第3章 信用はしたけど、信頼はしていない
†
さて、一通りの話を終えると、置物のように黙りこくっていたエリーが話しかけてきた。
「お前はあの男を信用するのか?」
カイルは「ああ、信用するね」と答える。
「お前は人を見る目だけはあると思ってたのだが」
「どういう意味だ?」
「いや、確信はないが、なんだかあの男、胡散臭くてたまらない」
「ああ、なるほどね、つまりあの男がザハードの間者、と思ってるのか」
「ああ、そんな気がする」
エリーはそう答えたが、カイルは即座に否定する。
「いや、それはないね。断言できる」
「なぜだ? あの男、まだザハードに未練を残していたようだぞ。仮に今はこちら側に付く気でいても、土壇場で情にほだされるかもしれない」
「いや、それはない。あの男はザハードに対して僅かばかりも忠誠心を抱いていないからだ」
「なんだと? 根拠はあるのか」
「根拠はある。あの男、結局最後までザハードの悪口一つ言わなかった。それどころか三文芝居のようにザハードをかばいやがる。それが奴の心底を語っている」
「案外、本心かもしれないぞ」
「いや、それはない。なぜならばザハードは軍師を毛嫌いしているからだ。ザハードと話したとき、奴は軍師など便所を這いずり回る地虫以下のようにこき下ろしていた。そんな人間に忠誠心を抱くようなM男には見えなかったぜ」
「根拠はそれだけか?」
「無論、それだけじゃないが、あとは詐欺師としての俺の勘かな。もしも奴が、ことさらにザハードを憎み、復讐を誓っていたり、或いは単に私欲丸出しで褒美でも迫ってきたら、俺はころりと騙されて奴の手のひらの上で踊ることになったかもしれないが」
「なるほど、やはり詐欺師という職業と軍師という職業は似ているのかもしれないな」
エリーは素直に感心する。
「それに奴は横領犯の存在を知っていながら、そのことを主であるザハードにも、王女にも報告しなかった。まるでとっておきの切り札かのようにこんな場面で切ってきたんだ。あまりに都合が良すぎる。言っておくが、俺は奴の抜け目のなさは信用するが、奴の人格を信頼しているわけじゃない」
「つまり、あの男は、ザハードだけでなく、お前も取り除こうとしている、ということか」
「ああ、恐らくね。まずは俺にザハードを失脚させる。そして俺に取り入って俺を安心させたところで次は俺だ。暗殺するか、俺に無実のザハードを謀殺させた罪をかぶせるか。ともかく、絶妙のタイミングで裏切ってくるだろうな」
「なるほど、食えない男だ」
「俺に言わせればお前の方が食えないと思うけどね、そんなことすでにお見通しなんだろ? だからわざとらしく進言してきたのだろう」
「――さあ、なんのことだか」
エリーはとぼけると、最後にカイルが渡した薬のカラクリについて尋ねた。
「ああ、あれか、もちろん、青い方にではなく、赤い方に睡眠薬を混ぜてあるのさ。奴は観覧席で睡魔に襲われたときになってやっと気がつくだろう。しまった、計られた、と」
「そしてお前は二番目の条件と三番目の条件を同時に解決する、と」
「ああ、恐らくだが、エルトランはどこかの間者だろうからな。ジルドレイか、王妃一派か、それを吐かせるのは拷問吏の役目だからどうでもいいが、ともかく、二つの難事を同時に解決する、というこの俺の演出の一端を担って貰うつもりでいる」
エリーはその言を聞き、カイルの抜け目のなさ、如才なさに改めて感心したが、とあることを見落としていることにはあえて触れなかった。

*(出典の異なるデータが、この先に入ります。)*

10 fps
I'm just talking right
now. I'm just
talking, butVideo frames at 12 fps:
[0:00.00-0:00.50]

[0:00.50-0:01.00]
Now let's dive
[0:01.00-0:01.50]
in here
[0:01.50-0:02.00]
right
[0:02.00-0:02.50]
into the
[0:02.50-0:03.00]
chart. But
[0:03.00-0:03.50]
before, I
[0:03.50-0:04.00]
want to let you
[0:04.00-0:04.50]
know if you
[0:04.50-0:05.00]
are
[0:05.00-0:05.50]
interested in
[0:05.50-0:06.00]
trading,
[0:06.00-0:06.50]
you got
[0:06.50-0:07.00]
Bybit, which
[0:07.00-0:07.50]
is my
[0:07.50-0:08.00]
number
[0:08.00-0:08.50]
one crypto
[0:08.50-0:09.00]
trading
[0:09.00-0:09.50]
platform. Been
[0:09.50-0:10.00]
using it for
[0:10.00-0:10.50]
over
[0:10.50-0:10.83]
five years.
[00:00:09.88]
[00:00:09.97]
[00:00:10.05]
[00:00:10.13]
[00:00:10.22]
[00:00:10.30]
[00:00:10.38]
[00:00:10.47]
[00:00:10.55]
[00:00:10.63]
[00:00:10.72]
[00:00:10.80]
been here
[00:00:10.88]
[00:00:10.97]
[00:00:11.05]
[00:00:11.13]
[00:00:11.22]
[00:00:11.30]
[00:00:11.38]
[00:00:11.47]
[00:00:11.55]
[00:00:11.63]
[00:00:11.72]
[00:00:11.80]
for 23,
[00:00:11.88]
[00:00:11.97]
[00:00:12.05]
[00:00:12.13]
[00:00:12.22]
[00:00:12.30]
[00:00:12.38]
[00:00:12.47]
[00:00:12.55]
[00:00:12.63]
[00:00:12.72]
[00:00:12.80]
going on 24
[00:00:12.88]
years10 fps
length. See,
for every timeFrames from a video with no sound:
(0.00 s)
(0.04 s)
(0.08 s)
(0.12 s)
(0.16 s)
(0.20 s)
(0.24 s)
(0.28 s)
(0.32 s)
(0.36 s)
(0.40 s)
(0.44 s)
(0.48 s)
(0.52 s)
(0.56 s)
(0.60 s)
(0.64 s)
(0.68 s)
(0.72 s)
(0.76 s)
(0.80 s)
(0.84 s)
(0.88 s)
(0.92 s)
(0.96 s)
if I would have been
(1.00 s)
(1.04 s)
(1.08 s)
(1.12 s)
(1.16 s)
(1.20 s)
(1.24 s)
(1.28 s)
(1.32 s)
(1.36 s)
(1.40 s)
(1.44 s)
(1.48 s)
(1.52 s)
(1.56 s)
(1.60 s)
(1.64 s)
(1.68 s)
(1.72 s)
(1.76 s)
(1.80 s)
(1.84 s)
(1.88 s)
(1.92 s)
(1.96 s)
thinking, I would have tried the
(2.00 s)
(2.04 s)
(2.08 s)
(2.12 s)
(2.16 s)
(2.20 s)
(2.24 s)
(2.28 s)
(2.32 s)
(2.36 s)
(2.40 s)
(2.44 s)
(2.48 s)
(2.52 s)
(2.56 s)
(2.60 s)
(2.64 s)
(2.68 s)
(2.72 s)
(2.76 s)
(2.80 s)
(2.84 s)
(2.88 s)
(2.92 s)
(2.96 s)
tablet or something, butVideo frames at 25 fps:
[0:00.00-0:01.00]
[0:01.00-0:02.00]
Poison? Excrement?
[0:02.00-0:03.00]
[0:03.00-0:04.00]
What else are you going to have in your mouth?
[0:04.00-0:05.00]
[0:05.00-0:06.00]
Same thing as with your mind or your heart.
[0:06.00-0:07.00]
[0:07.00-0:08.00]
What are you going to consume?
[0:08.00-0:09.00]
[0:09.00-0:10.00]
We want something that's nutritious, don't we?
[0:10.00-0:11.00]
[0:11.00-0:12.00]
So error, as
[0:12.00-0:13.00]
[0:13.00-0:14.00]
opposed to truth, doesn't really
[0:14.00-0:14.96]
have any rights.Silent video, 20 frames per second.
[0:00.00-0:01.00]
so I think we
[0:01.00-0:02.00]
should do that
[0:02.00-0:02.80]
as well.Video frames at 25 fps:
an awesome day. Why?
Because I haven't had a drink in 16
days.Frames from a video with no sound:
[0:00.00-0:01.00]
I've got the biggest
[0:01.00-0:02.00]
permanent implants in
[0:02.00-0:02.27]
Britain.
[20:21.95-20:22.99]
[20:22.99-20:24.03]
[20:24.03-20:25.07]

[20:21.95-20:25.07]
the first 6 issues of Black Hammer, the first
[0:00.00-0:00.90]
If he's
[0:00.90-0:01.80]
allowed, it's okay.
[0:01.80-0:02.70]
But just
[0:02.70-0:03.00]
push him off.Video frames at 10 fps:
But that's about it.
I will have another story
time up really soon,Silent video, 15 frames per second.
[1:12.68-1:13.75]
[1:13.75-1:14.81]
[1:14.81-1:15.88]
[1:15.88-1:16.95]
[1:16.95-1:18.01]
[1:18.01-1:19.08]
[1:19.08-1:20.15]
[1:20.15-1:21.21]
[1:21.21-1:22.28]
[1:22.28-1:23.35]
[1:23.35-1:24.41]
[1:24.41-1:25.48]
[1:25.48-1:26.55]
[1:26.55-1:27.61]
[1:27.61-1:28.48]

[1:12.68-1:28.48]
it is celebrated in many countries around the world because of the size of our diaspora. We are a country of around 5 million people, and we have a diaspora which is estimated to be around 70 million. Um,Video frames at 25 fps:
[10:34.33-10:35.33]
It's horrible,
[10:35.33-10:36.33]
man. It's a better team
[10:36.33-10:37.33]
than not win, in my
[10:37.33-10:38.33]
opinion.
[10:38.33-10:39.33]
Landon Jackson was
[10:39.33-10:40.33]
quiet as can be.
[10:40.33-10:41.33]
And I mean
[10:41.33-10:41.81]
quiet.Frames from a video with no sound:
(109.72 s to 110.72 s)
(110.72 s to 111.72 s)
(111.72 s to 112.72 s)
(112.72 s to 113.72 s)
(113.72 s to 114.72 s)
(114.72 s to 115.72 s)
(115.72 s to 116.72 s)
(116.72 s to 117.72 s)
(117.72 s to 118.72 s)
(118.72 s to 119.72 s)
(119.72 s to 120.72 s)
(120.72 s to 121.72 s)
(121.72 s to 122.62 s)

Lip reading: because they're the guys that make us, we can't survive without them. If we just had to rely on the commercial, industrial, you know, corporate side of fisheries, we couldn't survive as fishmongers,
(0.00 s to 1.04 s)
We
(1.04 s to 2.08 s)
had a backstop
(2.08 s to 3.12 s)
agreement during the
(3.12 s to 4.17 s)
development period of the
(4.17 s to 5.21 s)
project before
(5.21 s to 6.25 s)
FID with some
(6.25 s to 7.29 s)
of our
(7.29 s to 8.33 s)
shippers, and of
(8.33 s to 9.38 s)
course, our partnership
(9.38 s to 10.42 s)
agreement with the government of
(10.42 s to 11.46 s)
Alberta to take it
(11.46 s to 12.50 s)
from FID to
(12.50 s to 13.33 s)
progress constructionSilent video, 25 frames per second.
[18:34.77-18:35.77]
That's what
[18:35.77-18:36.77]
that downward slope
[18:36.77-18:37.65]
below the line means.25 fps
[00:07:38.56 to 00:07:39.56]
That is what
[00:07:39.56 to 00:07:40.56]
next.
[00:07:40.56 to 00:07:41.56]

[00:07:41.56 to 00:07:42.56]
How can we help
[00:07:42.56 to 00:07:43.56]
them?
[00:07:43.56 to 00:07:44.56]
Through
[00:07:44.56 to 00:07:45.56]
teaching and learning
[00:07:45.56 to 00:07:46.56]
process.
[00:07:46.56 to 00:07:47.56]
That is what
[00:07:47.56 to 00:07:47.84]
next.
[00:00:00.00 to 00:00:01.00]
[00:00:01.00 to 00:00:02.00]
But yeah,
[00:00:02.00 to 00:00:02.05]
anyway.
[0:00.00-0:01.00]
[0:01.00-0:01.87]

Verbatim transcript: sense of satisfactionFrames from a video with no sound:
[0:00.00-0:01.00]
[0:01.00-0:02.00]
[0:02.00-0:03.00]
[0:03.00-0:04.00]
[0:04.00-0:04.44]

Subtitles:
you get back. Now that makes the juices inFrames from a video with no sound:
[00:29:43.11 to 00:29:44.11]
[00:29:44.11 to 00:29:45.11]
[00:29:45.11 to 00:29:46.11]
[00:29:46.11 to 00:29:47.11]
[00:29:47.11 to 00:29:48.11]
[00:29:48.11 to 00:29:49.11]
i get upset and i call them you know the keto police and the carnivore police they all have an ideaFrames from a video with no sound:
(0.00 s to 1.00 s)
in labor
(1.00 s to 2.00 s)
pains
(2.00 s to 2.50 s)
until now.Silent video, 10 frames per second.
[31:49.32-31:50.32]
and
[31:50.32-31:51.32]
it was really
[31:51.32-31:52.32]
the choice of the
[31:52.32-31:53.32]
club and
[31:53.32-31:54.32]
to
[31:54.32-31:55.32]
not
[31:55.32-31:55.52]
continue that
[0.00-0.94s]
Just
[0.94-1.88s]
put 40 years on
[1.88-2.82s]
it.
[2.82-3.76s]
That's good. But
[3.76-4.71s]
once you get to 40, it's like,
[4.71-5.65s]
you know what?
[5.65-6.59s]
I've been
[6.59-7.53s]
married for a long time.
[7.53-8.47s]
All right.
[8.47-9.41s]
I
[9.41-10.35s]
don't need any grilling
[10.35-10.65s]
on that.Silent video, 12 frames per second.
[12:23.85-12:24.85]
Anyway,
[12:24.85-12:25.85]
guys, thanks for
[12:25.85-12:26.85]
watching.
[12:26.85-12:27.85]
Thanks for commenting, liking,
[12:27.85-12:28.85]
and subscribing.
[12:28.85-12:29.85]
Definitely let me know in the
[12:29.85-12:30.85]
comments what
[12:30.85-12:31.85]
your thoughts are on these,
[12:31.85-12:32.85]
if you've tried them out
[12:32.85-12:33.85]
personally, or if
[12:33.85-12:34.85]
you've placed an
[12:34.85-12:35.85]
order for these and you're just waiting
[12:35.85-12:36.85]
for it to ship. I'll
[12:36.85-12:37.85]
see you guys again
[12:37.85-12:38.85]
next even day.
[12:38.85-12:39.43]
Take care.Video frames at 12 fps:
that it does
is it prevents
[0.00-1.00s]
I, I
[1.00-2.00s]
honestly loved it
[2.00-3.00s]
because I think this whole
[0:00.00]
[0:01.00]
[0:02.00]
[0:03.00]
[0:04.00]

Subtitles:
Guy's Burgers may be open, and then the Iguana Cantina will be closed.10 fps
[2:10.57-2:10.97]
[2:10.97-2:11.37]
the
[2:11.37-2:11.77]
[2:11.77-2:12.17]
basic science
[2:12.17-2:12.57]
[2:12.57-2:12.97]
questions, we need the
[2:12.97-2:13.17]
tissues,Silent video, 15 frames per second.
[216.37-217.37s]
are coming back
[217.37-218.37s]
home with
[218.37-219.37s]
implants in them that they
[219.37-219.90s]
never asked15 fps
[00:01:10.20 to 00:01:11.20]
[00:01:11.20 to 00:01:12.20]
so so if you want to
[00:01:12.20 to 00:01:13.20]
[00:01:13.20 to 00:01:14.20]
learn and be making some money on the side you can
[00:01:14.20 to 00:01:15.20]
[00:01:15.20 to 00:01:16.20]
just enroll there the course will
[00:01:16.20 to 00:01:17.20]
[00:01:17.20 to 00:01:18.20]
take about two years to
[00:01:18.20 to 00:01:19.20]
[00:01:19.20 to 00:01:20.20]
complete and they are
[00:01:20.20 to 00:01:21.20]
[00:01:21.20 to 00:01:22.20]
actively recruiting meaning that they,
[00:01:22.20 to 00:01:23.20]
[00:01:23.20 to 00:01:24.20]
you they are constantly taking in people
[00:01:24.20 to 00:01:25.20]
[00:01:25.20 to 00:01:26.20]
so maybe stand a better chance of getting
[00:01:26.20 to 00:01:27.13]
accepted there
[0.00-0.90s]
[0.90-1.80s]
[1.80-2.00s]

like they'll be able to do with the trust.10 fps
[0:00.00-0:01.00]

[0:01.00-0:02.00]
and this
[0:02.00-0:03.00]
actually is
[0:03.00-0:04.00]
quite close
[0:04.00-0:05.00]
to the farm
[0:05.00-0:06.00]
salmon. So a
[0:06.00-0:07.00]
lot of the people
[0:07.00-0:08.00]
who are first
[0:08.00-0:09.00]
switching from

先日宣言したとおり、例えカイルが間違いを犯したとしてもそれを正してやる義理はないのである。
カイルは恐らく、二つ目の条件を解決したことにより、三つ目も自動的に解決すると思い込んでいるのだろう。
ザハードの部下が公の場で捕縛され、間者として処理されるのだから、そのままザハードが失脚し、ことが丸く収まる、と思っているのだ。
しかしそれは詐欺師の浅知恵だった。
いかにも戦場に立ったことのない、武人というものがどんな存在か理解していない者の考え方だった。
エリーはそのことを教えてやりたかったが、先ほど宣言したとおり、沈黙によって弟子候補の成長を見守ることにした。
ここでその鼻っ柱をくじき、武人とはいかなる者か身を以て知っておくのも悪くはないと思ったのだ。